Tout sourit à Audrey Diwan, scénariste recherchée et réalisatrice choyée de L’Evenement, Lion d’or à Venise et Prix Alice Guy 2022.

« Plus on applaudit les réalisatrices, plus on désarme la méfiance d’une industrie à leur égard »

Sacrée dès son deuxième long métrage du Lion d’or à la Mostra de Venise 2021 et juste avant de s’envoler pour la sortie de L’Evénement aux Etats-Unis fin avril, Audrey Diwan passera au Max Linder, le vendredi 8 avril 2022 en soirée, pour récupérer le Prix Alice Guy dont elle est la cinquième récipiendaire. C’était l’occasion de s’entretenir avec elle d’Alice Guy bien sûr, de la considération que son univers professionnel porte aux femmes et de son sentiment personnel sur le sujet.

Audrey Diwan lauréate du Prix Aliec Guy 2022 - prixaliceguy.com

Audrey Diwan lisant Annie Ernaux dont elle adapté le roman autobiographique L’Evénement

Audrey Diwan connaissait-elle Alice Guy avant d’en remporter le prix ?

« De nom surtout, reconnaît-elle.
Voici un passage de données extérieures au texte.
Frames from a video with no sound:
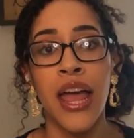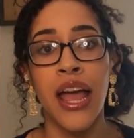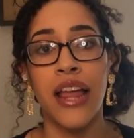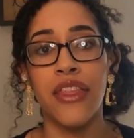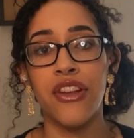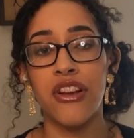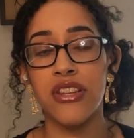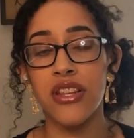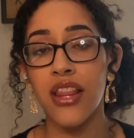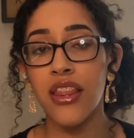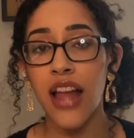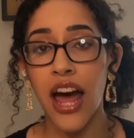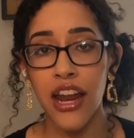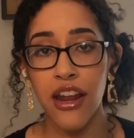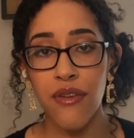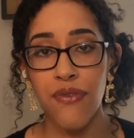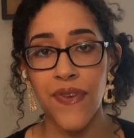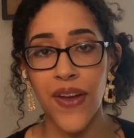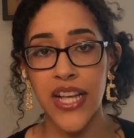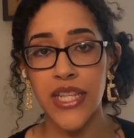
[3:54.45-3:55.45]
There's a lot
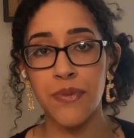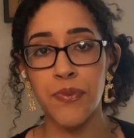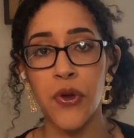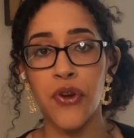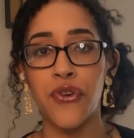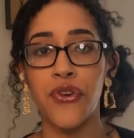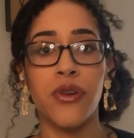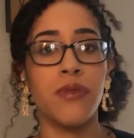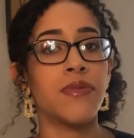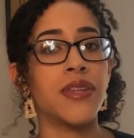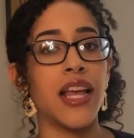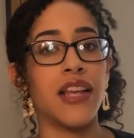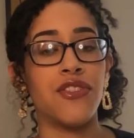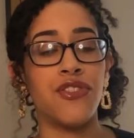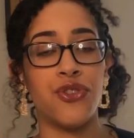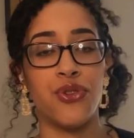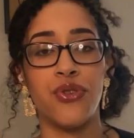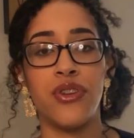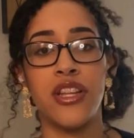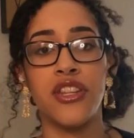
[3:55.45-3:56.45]
of Facebook groups that
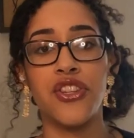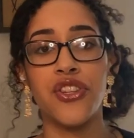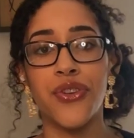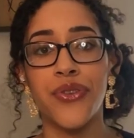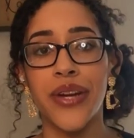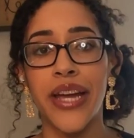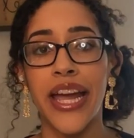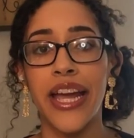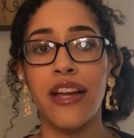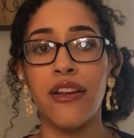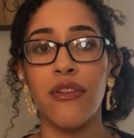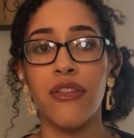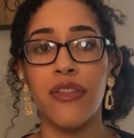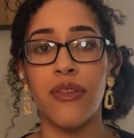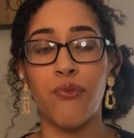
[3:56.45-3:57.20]
students create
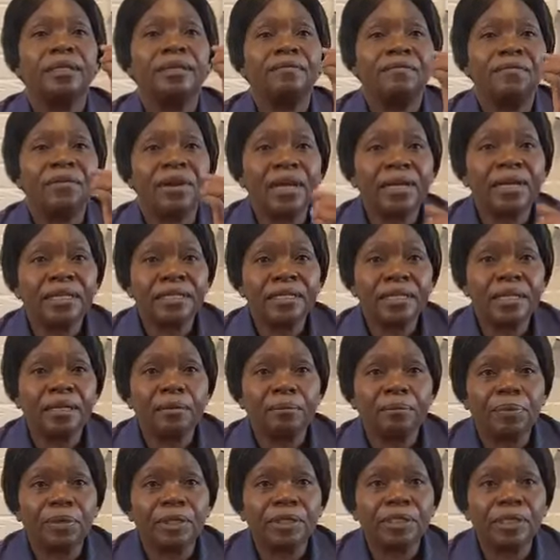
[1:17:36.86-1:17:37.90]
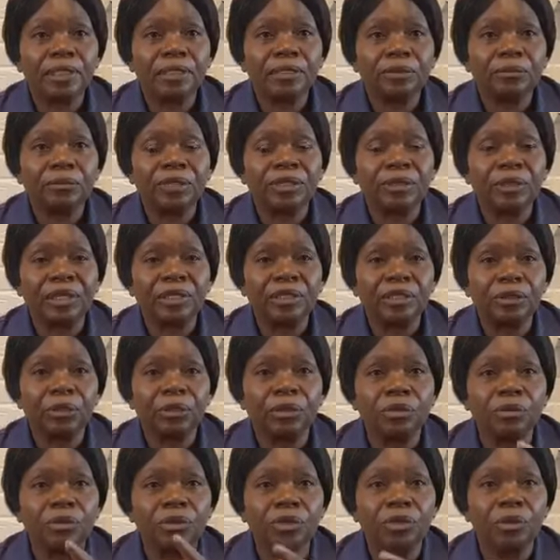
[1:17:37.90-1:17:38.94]
the very sealing process which was
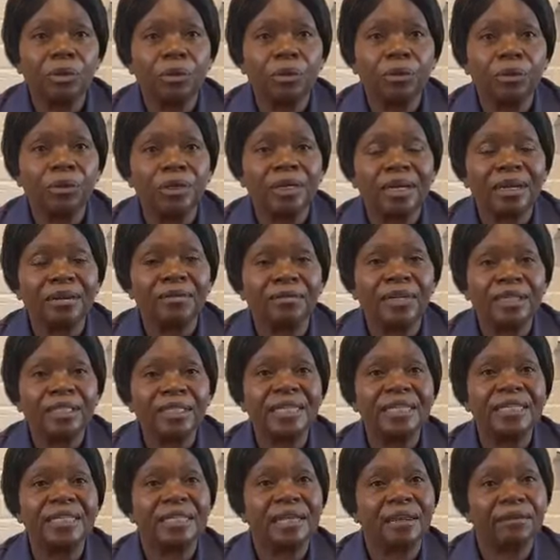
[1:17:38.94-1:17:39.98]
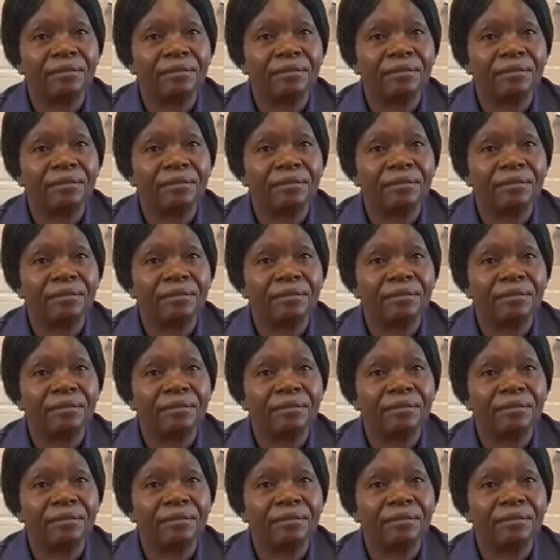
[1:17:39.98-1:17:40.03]
shown to John on Revelation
Grâce au Collectif 50/50 qui travaille sur l’égalité et l’inclusion, j’ai découvert quelques uns de ses films et son parcours : celui d’une réalisatrice précurseuse dont l’histoire a oublié le nom. Ca me paraît fou ! En voyant ses films, j’ai assisté sidérée à l’inventivité technique, à la magie qu’elle met en abîme et qu’elle explore en pionnière, avant Méliés. J’ai alors compris ce désir de rappeler qu’il y a une femme à l’origine des premiers pas du Septième art. Anna Mouglalis, qui m’accompagnait et qui est un puits de science à cet endroit, m’a alors racontée l’histoire de cette cinéaste et des autres films qu’elle a vus ».
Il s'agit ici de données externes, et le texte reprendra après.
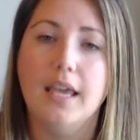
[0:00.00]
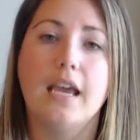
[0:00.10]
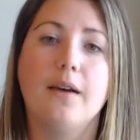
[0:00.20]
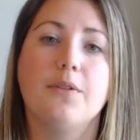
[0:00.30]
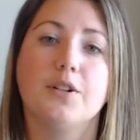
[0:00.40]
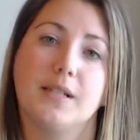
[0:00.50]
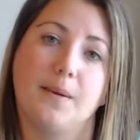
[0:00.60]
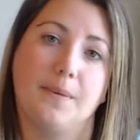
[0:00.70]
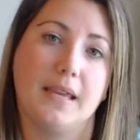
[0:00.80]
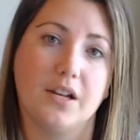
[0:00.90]
If there's
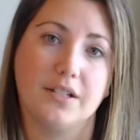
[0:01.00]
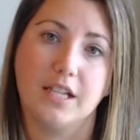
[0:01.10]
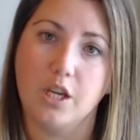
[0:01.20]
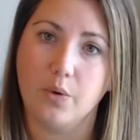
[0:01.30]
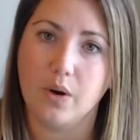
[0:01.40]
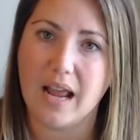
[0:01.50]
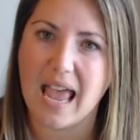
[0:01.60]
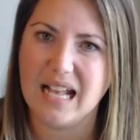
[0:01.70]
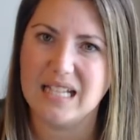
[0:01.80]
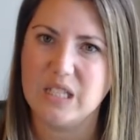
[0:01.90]
something else that you want to
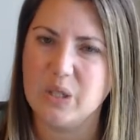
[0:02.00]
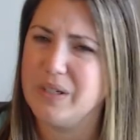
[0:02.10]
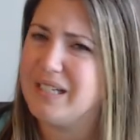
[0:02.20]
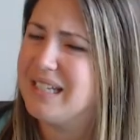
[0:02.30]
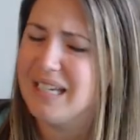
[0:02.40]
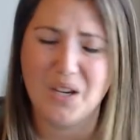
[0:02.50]
add to it,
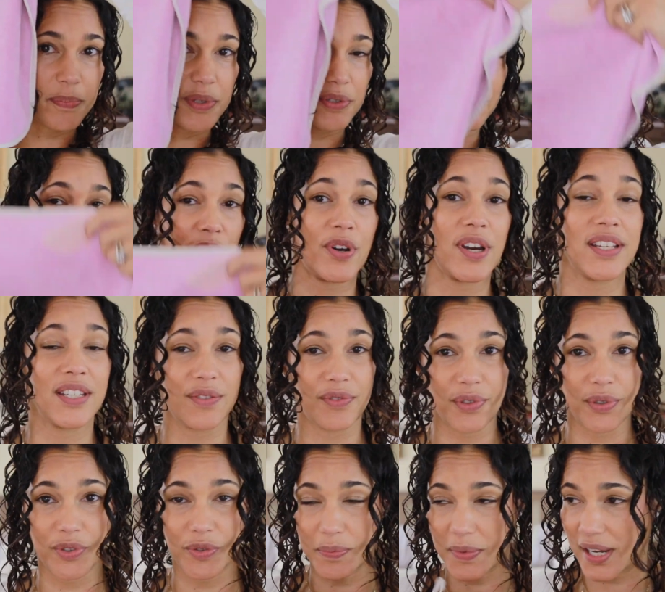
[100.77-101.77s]
before I
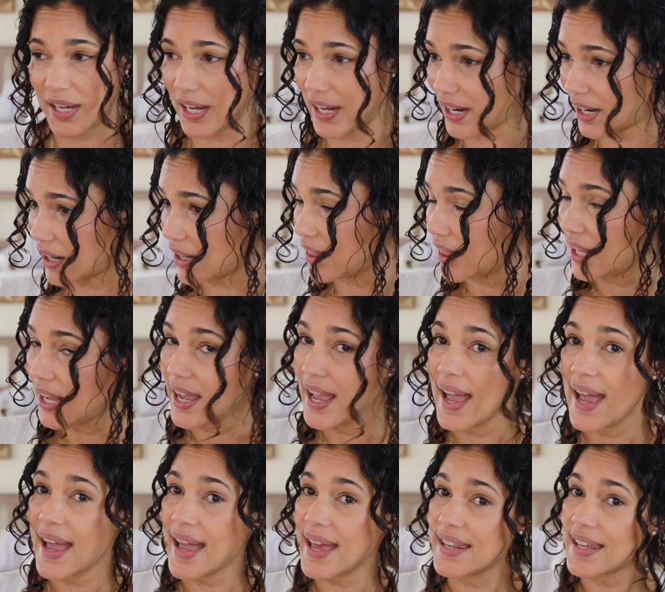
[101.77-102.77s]
diffuse my hair,
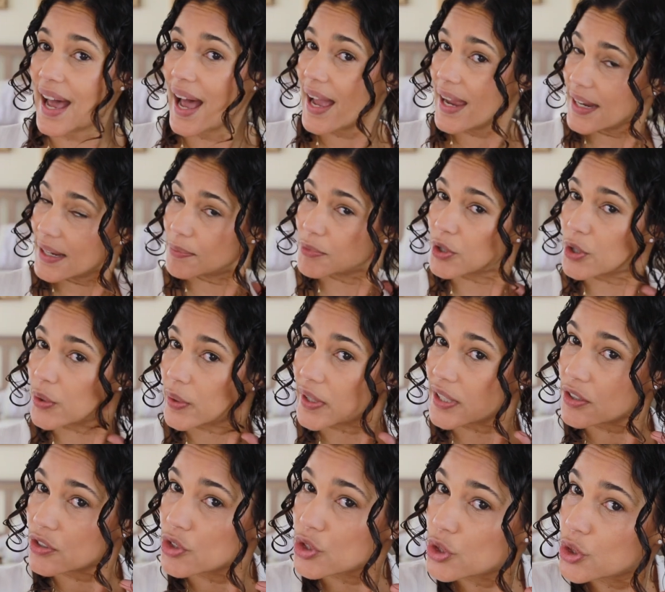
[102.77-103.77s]
and I am
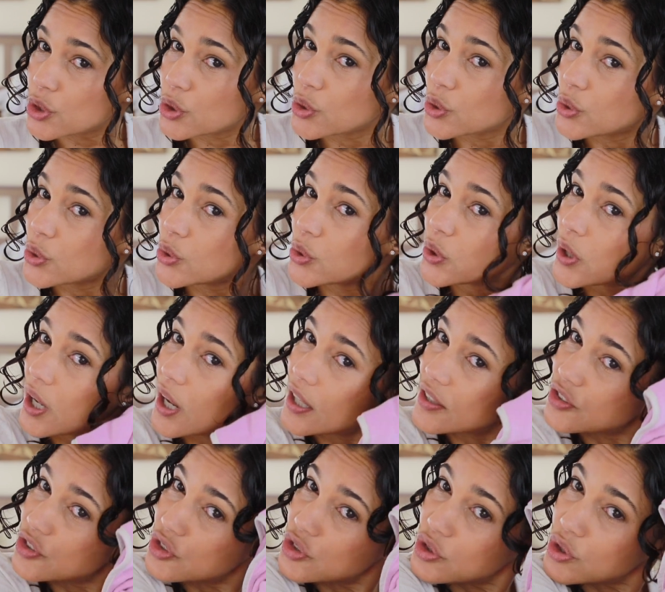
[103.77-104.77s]
going to
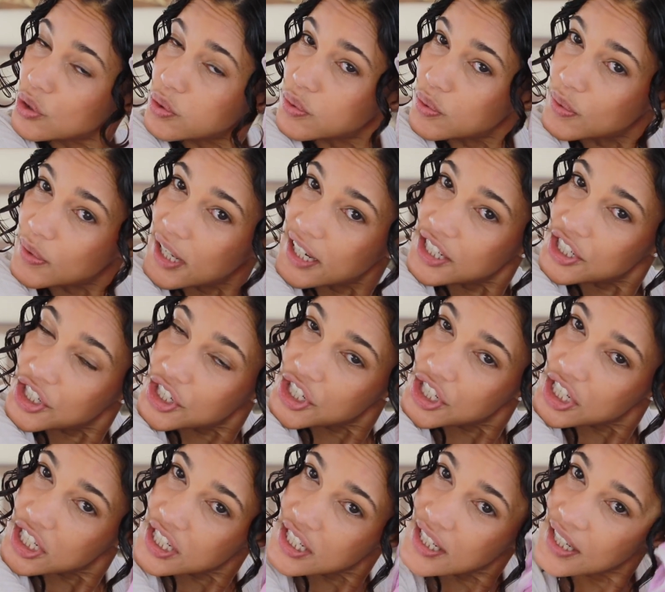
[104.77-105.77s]

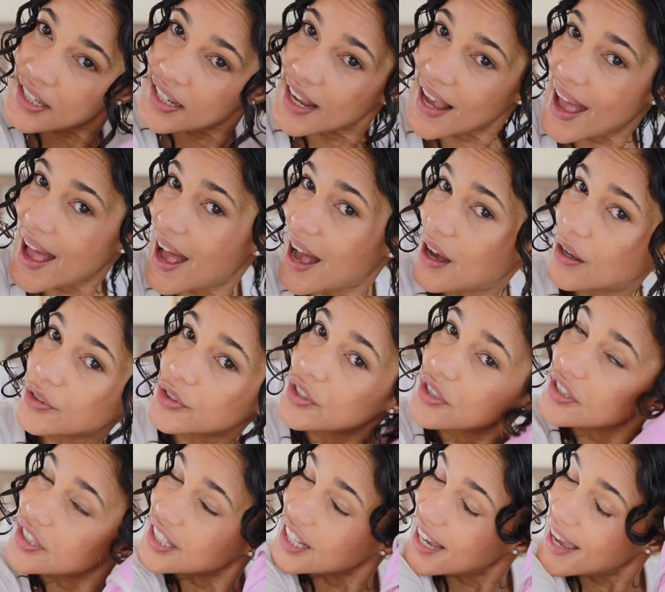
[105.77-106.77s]
scrunch out
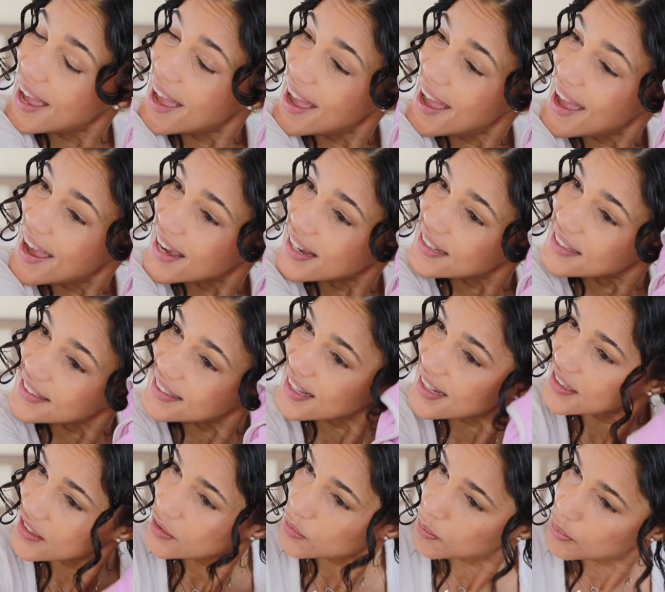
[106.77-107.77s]
the excess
Recevoir le Prix Alice Guy, cela a-t-il du sens pour Audrey Diwan ?

« Bien sûr, répond elle. Culturellement, dans cette industrie-là,  on nous a appris à se méfier de notre genre. Mon espoir est que le genre ne soit plus une question. Je sais qu’on est sur un chemin, que le monde change mais lentement. Le Prix Alice Guy met la lumière sur une réalisatrice. Et j’ai le sentiment que plus on applaudit les femmes cinéastes, plus on désarme la méfiance d’une industrie à leur égard ». Ce qu’elle tempère aussitôt en se demandant quel type de projets de cinéma laisse-t-on les femmes mener à bien. Accepte-ton qu’elles développent une ligne artistique claire, une forme de radicalité ?

« Je ne veux pas pêcher par angélisme, poursuit-elle, mais j’ai l’impression que cette succession de prix remis à des femmes depuis un an et demi encourage l’industrie à leur faire confiance. On vit ce moment là et quelle joie de le vivre ! Et peu importe qu’il y ait une forme d’opportunisme ! Je ne peux pas croire que les producteurs n’aient pas d’intérêt propre pour les sujets abordés par ces femmes. C’est long et difficile de produire un film…. », conclut-elle.

Son genre a-t-il été un obstacle ?

« On m’a beaucoup interrogé sur le female gaze tout au long du parcours du film. J’en étais heureuse et fière tant je trouve qu’il est important d’en parler. Puis j’ai compris que mon regard était circonscris à mon genre. C’est le plus mauvais retournement qui peut s’opérer. Une valeur positive devient alors une prison…Certes, je suis une femme mais aussi le fruit d’une culture, de mes études, d’un vécu, d’une cinéphilie… Je veux interroger ce regard de manière ouverte, au bon endroit, en valorisant ce que peut être la spécificité d’être une femme, mais aussi un individu plus complexe que cela ».

Au regard des nombreux projets qui l’attendent, ceux qu’elle écrit pour elle ou pour et avec d’autres, gageons que sa complexité qui se lit déjà dans le vocabulaire précis qu’elle utilise au quotidien apparaîtra de plus en plus.